Perry v. Farber

The bill of complaint in this case alleged that Mrs. Lina Starke having died leaving a will validly disposing of her personal estate in part for the benefit of complainants, that the defendant, Margaret S. Perry, a daughter of the testatrix, by reason of her handling of funds in the testatrix's behalf, had become subject to a duty to account therefor in her personal capacity to herself as the duly appointed and qualified administratrix cum testamento annexo of her mother's will, and relief and by way of accounting and discovery in that behalf was accordingly prayed. This appeal is from a final decree finding the defendant below liable to an accounting for an indebtedness in the sum of $4,200.00 which the chancellor found that she should have listed as an asset of her mother's estate, as well as for the additional sum of $3,400.00 which was found to have been improperly paid to herself out of the estate after she had become qualified as administratrix cumtestamento annexo of the Line Starke will.

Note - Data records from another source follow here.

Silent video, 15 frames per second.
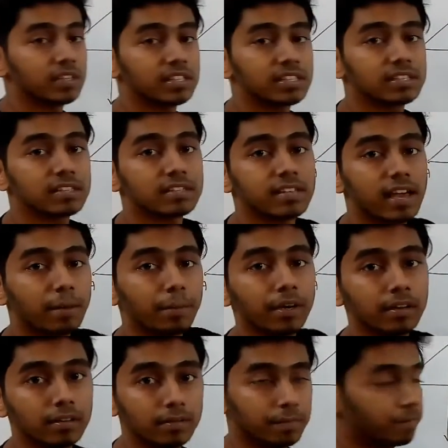this is a
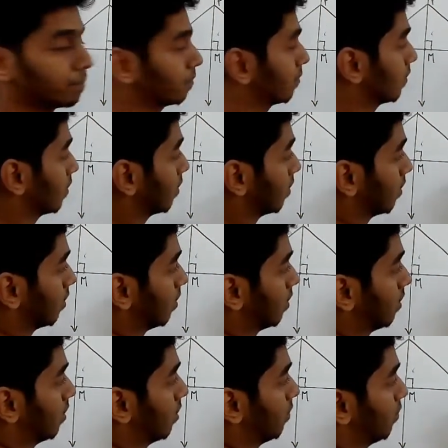segment
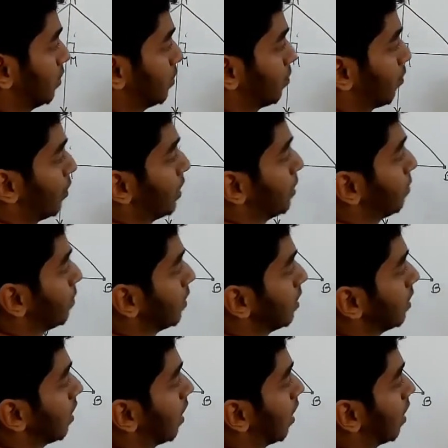with point
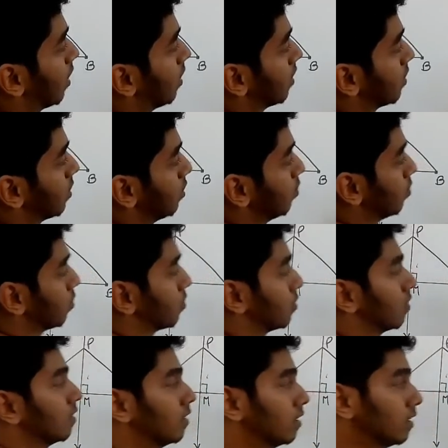P and Q.
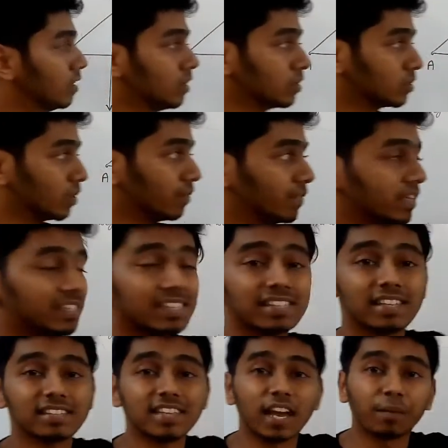So this
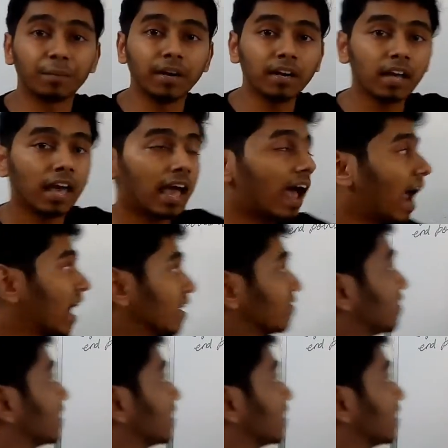is the segment, and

Three answers to the bill were interposed by the defendant. The original answer and an amended answer were, for the most part, stricken. The chancellor thereafter refused permission to the defendant to file a second amended answer. Whereupon, the complainant having set the cause down for final hearing upon the bill and what *Page 412 was left of the original and amended answers, the court entered a final decree in favor of complainant, which was the equivalent of money judgment against her for the two disputed items of $4,200.00 and $3,400.00.

The court erred in striking that portion of the defendant's answers relating to the item of $4,200.00. The issue presented was whether or not the $4,200.00 in dispute ever was a part of the estate of Mrs. Starke over which the defendant had become the qualified administratrix. It was admitted by the pleadings that this $4,200.00 had been paid over by the testatrix to Mrs. Perry at least a year before testatrix' death.

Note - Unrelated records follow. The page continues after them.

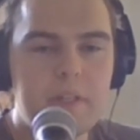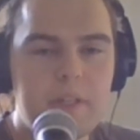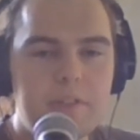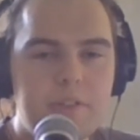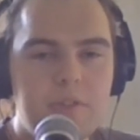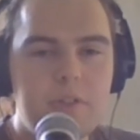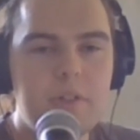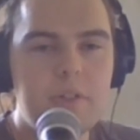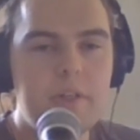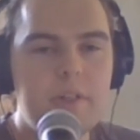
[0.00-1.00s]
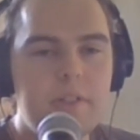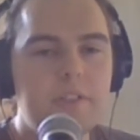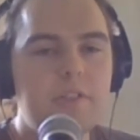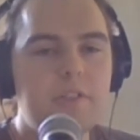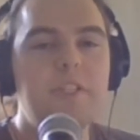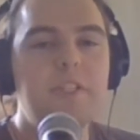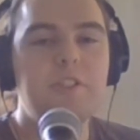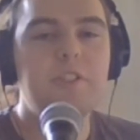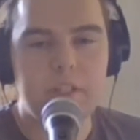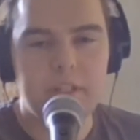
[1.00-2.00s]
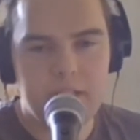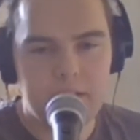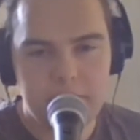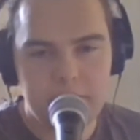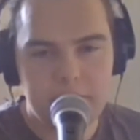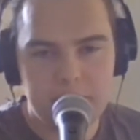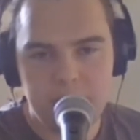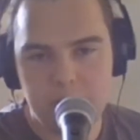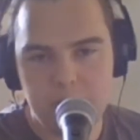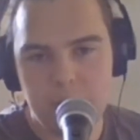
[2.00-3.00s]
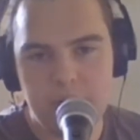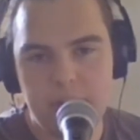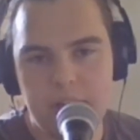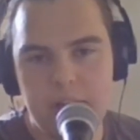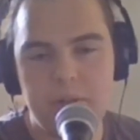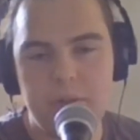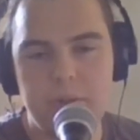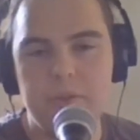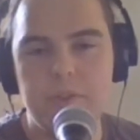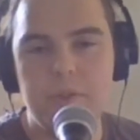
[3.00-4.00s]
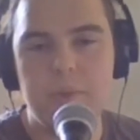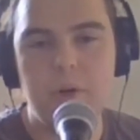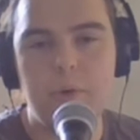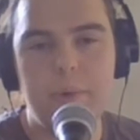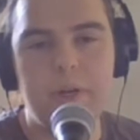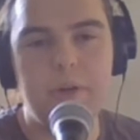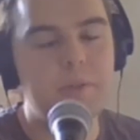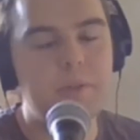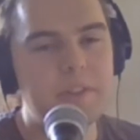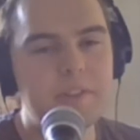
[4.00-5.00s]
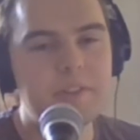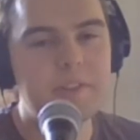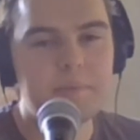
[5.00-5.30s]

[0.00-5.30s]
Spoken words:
It's not especially clear in the UI how you would go about doing this.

The answer of defendant as to the $4,200.00 item admitted receiving the sum of $4,200.00 as alleged in the bill of complaint, but denies that said $4,200.00 was thereafter the money of testatrix. On the contrary, the answer avers in terms that the said sum of $4,200.00 was paid over to defendant by testatrix during her lifetime and that it was "in truth and in fact her money" which she did not report as belonging to the estate because it was no longer a part of the testatrix' estate at the time of testatrix' death.

The amended answer was even more emphatic on this point. The material averments as to said item were as follows:

"This defendant admits receiving Forty-two Hundred ($4,200.00) Dollars from the testatrix, but denies that the said $4,200.00 was the money of the testatrix and denies that it was received as alleged in said paragraph; denies that there were any further moneys received. Further answering said paragraph V this defendant alleges that the said $4,200.00 was paid to this defendant by her mother during her lifetime; that this defendant took said money and held same under claim of right, claiming to be the *Page 413 owner of said money, and that at the death of the said mother, this defendant continued to keep said money as her own, which was in truth and in fact her money. This defendant did not report said money as belonging to the estate, as it did not belong to the estate, which fact was well known to the complainants herein."

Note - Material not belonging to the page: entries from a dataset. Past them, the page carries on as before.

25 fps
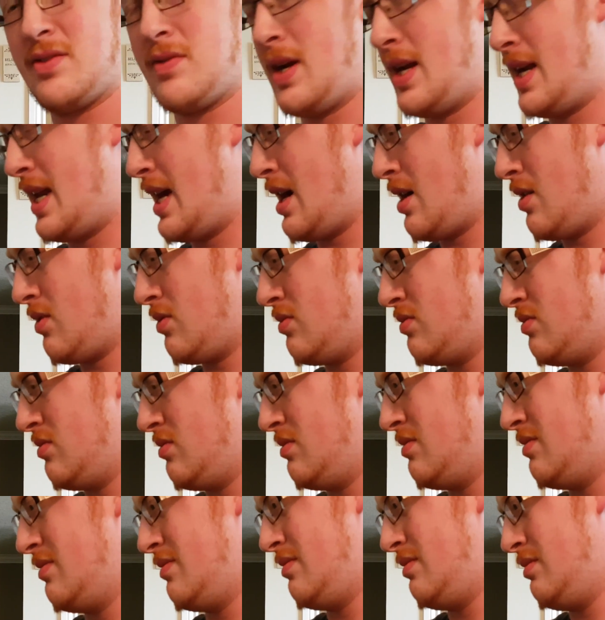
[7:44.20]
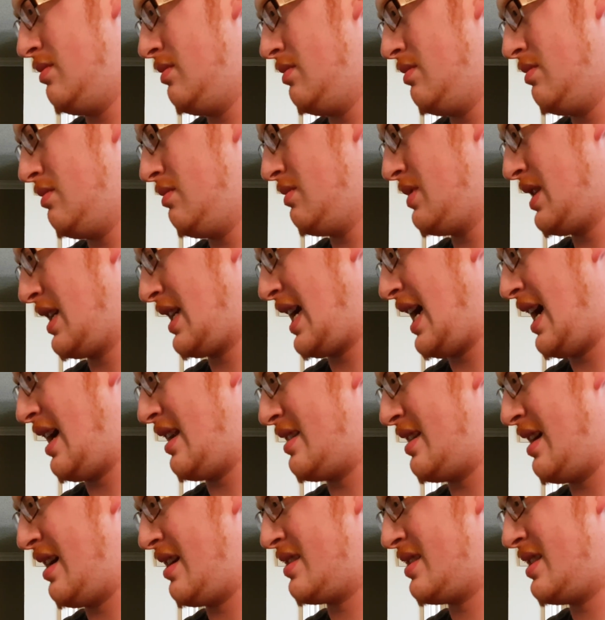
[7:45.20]
right now, I can't
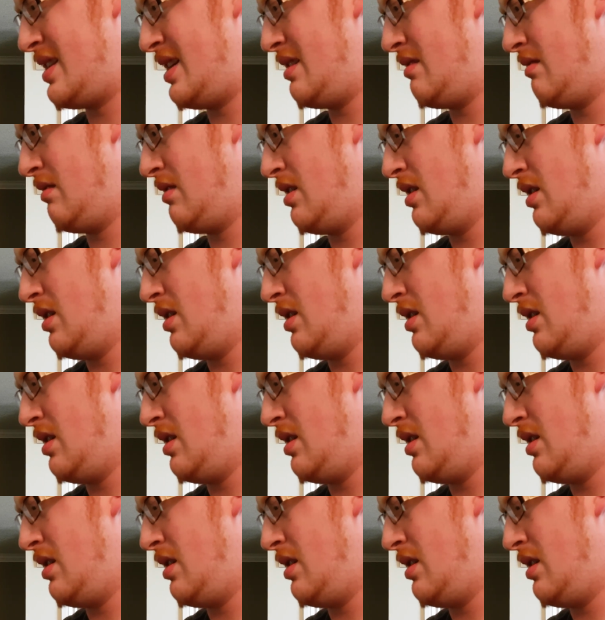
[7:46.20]
test it.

Under the specific allegations made in the complainant's own bill, the true ownership of the $4,200.00, as of the date of testatrix' death, was a material fact to be established in the case before any just decree could be rendered. Those portions of the answer which the chancellor struck put the question of ownership directly in issue, and that issue should have been determined according to evidence, and not summarily in a final decree rendered on bill and answer alone, after a material portion of the answer had been stricken.

A single order striking several portions of an answer, some of which should not have been stricken, is reversible error (Miller v. Edwards, 74 Fla. 533, 77 Sou. Rep. 231), unless the defendant has had or can have other portions not stricken, all of the benefits of his stricken defense, in which case the error is rendered harmless. Loomis v. Dubois, 82 Fla. 293,89 Sou. Rep. 804.

The allegations of the answer relating to the item of $3,400.00 were properly stricken and it was not error for the court to deny the defendant leave to file a second amended answer which was in effect nothing more than a reiteration of the other two previous answers. See Wilton v. County of St. Johns, 98 Fla. 123, Sou Rep. 527, 65 A. L. R. 488. The demurrer incorporated in the answer to the bill was properly overruled, it appearing that circumstances justifying an accounting had been properly pleaded *Page 414 in complainants' bill which set up a relationship of trustee toward complainants.

For the error in striking the material portions of the answer relating to the $4,200.00 claim, the final decree is reversed for appropriate proceedings. Otherwise the holdings of the chancellor are approved as correct.

Reversed and remanded for appropriate proceedings.

DAVIS, C. J., and ELLIS and TERRELL, J. J., concur.

WHITFIELD, P. J., and BROWN and BUFORD, J. J., concur in the opinion and judgment.